Uncertainty signals allow targeted advantage shaping that unlocks deeper exploration in RLVR without entropy collapse.

A machine-rendered reading of the paper's core claim, the machinery that carries it, and where it could break.

The paper introduces UnCertainty-aware Advantage Shaping (UCAS) to improve how advantages are assigned during reinforcement learning with verifiable rewards for large language models. Standard RLVR methods broadcast the same advantage signal to every token in a sequence, which overlooks uncertain high-stakes decisions in reasoning chains and leads to entropy collapse. UCAS first modulates the overall response advantage using a logit-space self-confidence proxy, then applies an asymmetric token-level penalty based on raw logit certainty. This dual adjustment encourages exploration of uncertain paths that produce correct answers while penalizing overconfident errors. Experiments across five mathematical reasoning benchmarks and multiple model sizes demonstrate higher rewards, increased reasoning diversity, and successful mitigation of entropy collapse.

Core claim

The central claim is that a model-free two-stage process—modulating response-level advantage with a logit-space self-confidence proxy followed by an asymmetric token-level penalty based on raw logit certainty—refines credit assignment in RLVR. This mechanism identifies and amplifies high-uncertainty decisions that lead to correct outcomes while discouraging overconfident mistakes, resulting in more effective exploration and sustained output diversity on mathematical reasoning tasks.

What carries the argument

UnCertainty-aware Advantage Shaping (UCAS), a dual mechanism that modulates response-level advantage via logit-space self-confidence proxy and then applies asymmetric token-level penalty via raw logit certainty to balance exploration and exploitation.

If this is right

  • RLVR training yields higher final rewards on mathematical reasoning benchmarks at 1.5B and 7B scales.
  • Reasoning paths exhibit greater diversity throughout training.
  • Entropy collapse is prevented while maintaining the ability to reach correct answers.
  • The same uncertainty-based shaping works across multiple model sizes without additional external estimators.
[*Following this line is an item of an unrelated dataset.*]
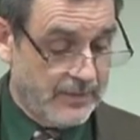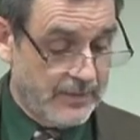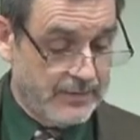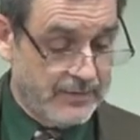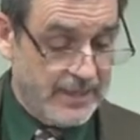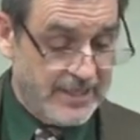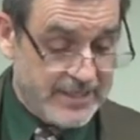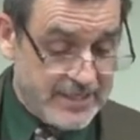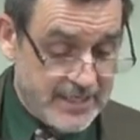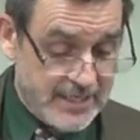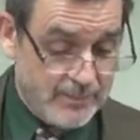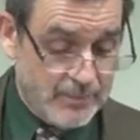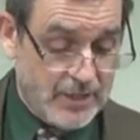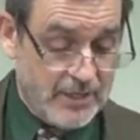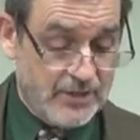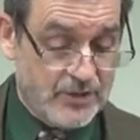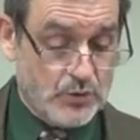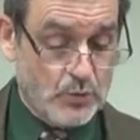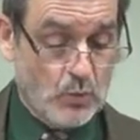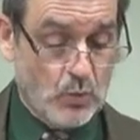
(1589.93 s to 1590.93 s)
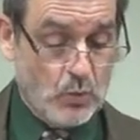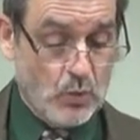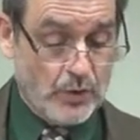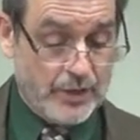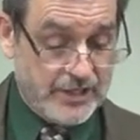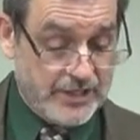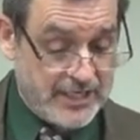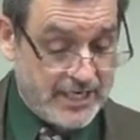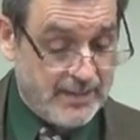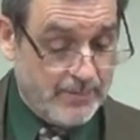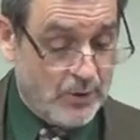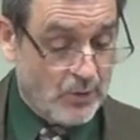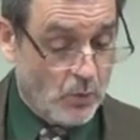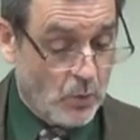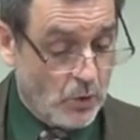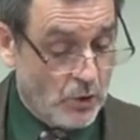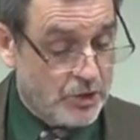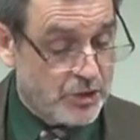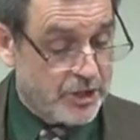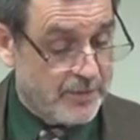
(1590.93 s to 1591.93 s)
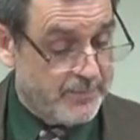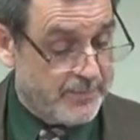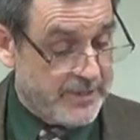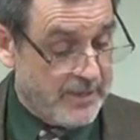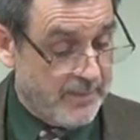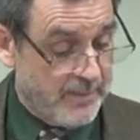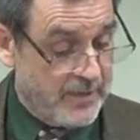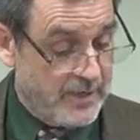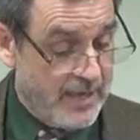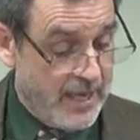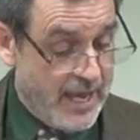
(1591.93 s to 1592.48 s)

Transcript: the demons, the demon worshipped him,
Where Pith is reading between the lines

These are editorial extensions of the paper, not claims the author makes directly.
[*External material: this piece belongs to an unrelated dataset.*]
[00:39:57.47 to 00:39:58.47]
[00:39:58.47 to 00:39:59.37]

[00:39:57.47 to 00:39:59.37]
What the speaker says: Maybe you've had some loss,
  • The same logit-derived uncertainty signals might serve as a lightweight substitute for external uncertainty estimators in other sequential decision tasks.
  • UCAS could be combined with existing exploration bonuses to further increase path variety in non-mathematical domains.
  • If the dual modulation proves robust, it suggests internal model logits contain usable information about decision importance that standard advantage estimators ignore.

Load-bearing premise

Logit-space self-confidence and raw logit certainty can accurately flag the high-stakes uncertain decisions that matter most during a reasoning sequence.

What would settle it

A controlled training run in which UCAS is applied yet reasoning diversity stays flat and entropy still collapses would show the uncertainty proxies are not correctly identifying explorable decisions.

Figures

Figures reproduced from arXiv: 2510.10649 by Can Xie, Guorui Zhou, Jiayi Fu, Ruotong Pan, Tingting Gao, Xiangyu Wu, Yunfei Zhang.

Figure 1
Figure 1. Figure 1: Left: Benchmark results across five math reasoning datasets, where our UCAS consis￾tently outperforms RLVR baselines trained on models of the same parameter scale. Right: Training trajectories of UCAS and GRPO on Qwen2.5-Math-7B, showing that UCAS experiences an ini￾tial decline but subsequently rises in response length and generation entropy as training progresses. In contrast, GRPO exhibits a continual d… view at source ↗
Figure 2
Figure 2. Figure 2: Overview of the UCAS Advantage Shaping Mechanism. UCAS refines the uniform GRPO advantage through a two-stage process. Stage 1 (Macro-level): It applies Response-Level Modulation using the trajectory’s overall self-confidence to determine its strategic value for explo￾ration vs. exploitation. Stage 2 (Micro-level): It introduces a Token-Level Certainty Penalty using raw logits to discourage local overconfi… view at source ↗
Figure 3
Figure 3. Figure 3: Training dynamics of UCAS compared with GRPO across both 7B and 1.5B models. [PITH_FULL_IMAGE:figures/full_fig_p008_3.png] view at source ↗
Figure 4
Figure 4. Figure 4: Comparison of pass@k results on [PITH_FULL_IMAGE:figures/full_fig_p008_4.png] view at source ↗
Figure 5
Figure 5. Figure 5: Confidence dynamics before and after UCAS training on the MATH and Olympiad [PITH_FULL_IMAGE:figures/full_fig_p013_5.png] view at source ↗
read the original abstract

Reinforcement Learning with Verifiable Rewards (RLVR) has shown significant promise for enhancing the reasoning capabilities of large language models (LLMs). However, prevailing algorithms like GRPO broadcast a uniform advantage signal across all tokens in a sequence. This coarse-grained approach overlooks the pivotal role of uncertain, high-stakes decisions during reasoning, leading to inefficient exploration and the well-documented problem of entropy collapse. To address this, we introduce UnCertainty-aware Advantage Shaping (UCAS), a model-free method that refines credit assignment by leveraging the model's internal uncertainty signals. UCAS operates in two stages: it first modulates the response-level advantage using a logit-space self-confidence proxy, and then applies an asymmetric token-level penalty based on raw logit certainty. This dual mechanism encourages exploration of high-uncertainty paths that yield correct answers while penalizing overconfident yet erroneous reasoning, effectively balancing the exploration-exploitation trade-off. Extensive experiments on five mathematical reasoning benchmarks show that UCAS significantly outperforms strong RLVR baselines across multiple model scales, including 1.5B and 7B. Our analysis confirms that UCAS not only achieves higher rewards but also promotes greater reasoning diversity and successfully mitigates entropy collapse. Code is available at https://github.com/xvolcano02/UCAS.

Editorial analysis

A structured set of objections, weighed in public.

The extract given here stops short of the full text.